In November 2023, CleanChoice Energy acquired a 25.2 MW solar project in Franklin County, Pennsylvania, marking its first fully owned and operated facility. The project, located on a 168-acre site and capable of supplying electricity for approximately 4,500 homes, became interconnected with the PJM electric grid in December 2024.

In October 2024, the company announced the acquisition of its second fully owned and operated solar project located in Kylertown, Pennsylvania, with a planned capacity of 29.42 MW.

In June 2025, CleanChoice Energy announced the acquisition of two solar projects in New York, located in Washington County and Rensselaer County. When completed, the solar projects will generate a combined 54.2 MW of clean electricity.

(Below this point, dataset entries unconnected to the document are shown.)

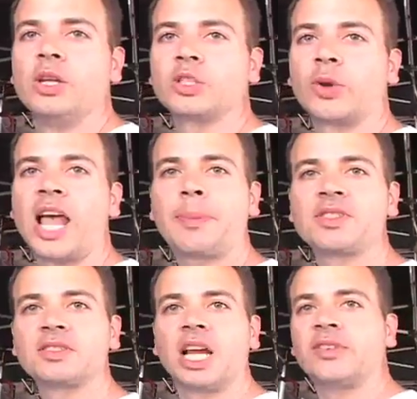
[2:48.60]
So what
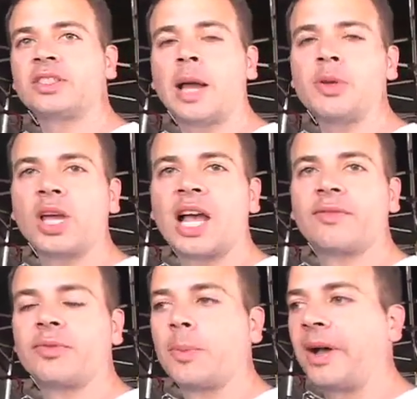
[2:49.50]
happens is every time you
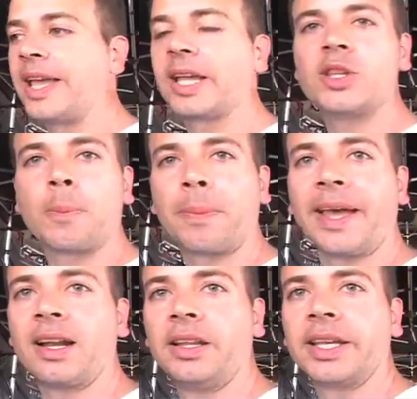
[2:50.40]
have the bike and you're
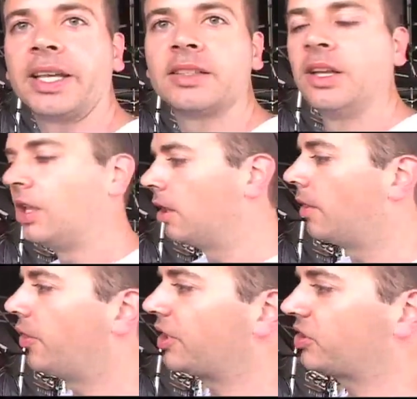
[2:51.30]
pedaling it,
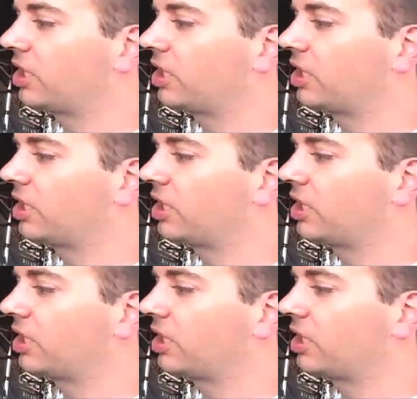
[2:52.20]
this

In September 2025, a delegated commissioner of the Massachusetts Department of Public Utilities issued a notice of probable violation, a preliminary step rather than a final determination, proposing a $5.1 million penalty and revocation of the company's Massachusetts license over alleged deceptive marketing and pricing; CleanChoice said it would cooperate with the department, and the proceeding remained pending as of January 2026.
== Services ==
As of November 2025, CleanChoice Energy offers retail electricity supply of 100% renewable energy to homeowners and renters in Delaware, Illinois, Massachusetts, New Jersey, New York, Ohio, Pennsylvania, and Washington, D.C. The company sells clean electricity to consumers via renewable energy certificates (RECs).

== Scholarship ==
In June 2025, CleanChoice Energy launched a scholarship called the Flywheel Future Scholarship. During the first four years of operation for each of its solar projects, the company plans to award a scholarship to a graduating senior from the local school district to support their college or vocational education.